FOR IMMEDIATE RELEASE! FOR IMMEDIATE RELEASE!
Nolan Bushnell to Keynote First U.S. International Go Symposium
The father of the computer gaming revolution, Nolan Bushnell, will be the keynote speaker at a symposium this summer for the world's oldest continuously played game of skill, Go. The first U.S. International Go Symposium will bring together Go scholars from around the world to explore educational, cultural, historical, literary, artistic, scientific, and technological aspects of the game.
Organized by Peter Shotwell, noted Go scholar and author, the symposium will take place on August 4th and 5th during the first weekend of the 28th US Go Congress in Black Mountain, North Carolina. The International Go Federation (IGF) is providing seed funding for the symposium. 400 participants and at least a dozen professionals from the U.S. and Asia are expected for a week of playing and learning about go with the Symposium as the opening event.
In 2004 the International Minds Sports Association (IMSA) was formed to promote an Olympic-style event for mind sports.
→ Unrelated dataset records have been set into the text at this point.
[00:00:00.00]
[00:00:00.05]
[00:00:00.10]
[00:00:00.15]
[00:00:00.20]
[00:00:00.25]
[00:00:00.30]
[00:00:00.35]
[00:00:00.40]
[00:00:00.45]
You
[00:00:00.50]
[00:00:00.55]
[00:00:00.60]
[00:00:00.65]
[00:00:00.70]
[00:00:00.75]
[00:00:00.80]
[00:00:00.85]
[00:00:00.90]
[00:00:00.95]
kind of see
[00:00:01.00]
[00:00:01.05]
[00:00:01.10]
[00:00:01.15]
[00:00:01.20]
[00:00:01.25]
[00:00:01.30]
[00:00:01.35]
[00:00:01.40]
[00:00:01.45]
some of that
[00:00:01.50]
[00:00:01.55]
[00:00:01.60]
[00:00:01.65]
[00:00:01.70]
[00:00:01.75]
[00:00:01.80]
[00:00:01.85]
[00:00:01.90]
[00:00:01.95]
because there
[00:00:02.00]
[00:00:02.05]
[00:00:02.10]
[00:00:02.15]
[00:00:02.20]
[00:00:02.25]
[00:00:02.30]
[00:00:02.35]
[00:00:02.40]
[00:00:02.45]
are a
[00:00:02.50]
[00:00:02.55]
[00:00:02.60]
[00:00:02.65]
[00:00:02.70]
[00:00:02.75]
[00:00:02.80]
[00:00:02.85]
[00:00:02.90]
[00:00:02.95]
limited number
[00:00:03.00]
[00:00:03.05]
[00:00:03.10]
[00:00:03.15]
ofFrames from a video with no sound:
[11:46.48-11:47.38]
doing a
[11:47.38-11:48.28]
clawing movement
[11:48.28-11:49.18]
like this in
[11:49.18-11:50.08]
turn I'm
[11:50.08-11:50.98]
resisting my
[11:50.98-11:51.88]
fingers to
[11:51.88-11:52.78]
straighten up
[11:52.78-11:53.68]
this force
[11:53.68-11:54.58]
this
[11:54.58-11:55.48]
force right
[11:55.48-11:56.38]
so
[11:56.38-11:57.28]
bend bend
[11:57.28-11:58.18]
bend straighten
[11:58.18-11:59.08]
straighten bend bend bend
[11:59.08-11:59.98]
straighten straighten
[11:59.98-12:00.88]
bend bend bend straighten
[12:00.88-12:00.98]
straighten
Go was the pre-eminent item of the First World Mind Sports Games, an international mind sport event held at the Beijing Olympic venue after the Summer Olympics in 2008. The competitions also included chess, bridge, draughts and xiang qi (Chinese chess). Among these games, only in Go and Bridge are humans still superior to computers. The U.S. recently formed the US Mind Sports Association as part of the world-wide effort to further promote mind sports.
Nolan Bushnell calls Go his 'favorite game of all time'. Nolan founded a pioneering computer company in 1972 and selected a Go term, atari, for the company's name. Atari's game Pong became the first commercially successful computer game, opening the door to modern computer gaming. Go, considered the most elegant of games, is played with black and white stones on a grid of 19*19 intersecting lines. A few simple rules generate more possible board positions than sub-atomic particles in the known universe. The depth of Go has resisted computer simulation (unlike chess, draughts, and xiang-qi) and its combination of left and right brain thinking makes it an ideal educational tool.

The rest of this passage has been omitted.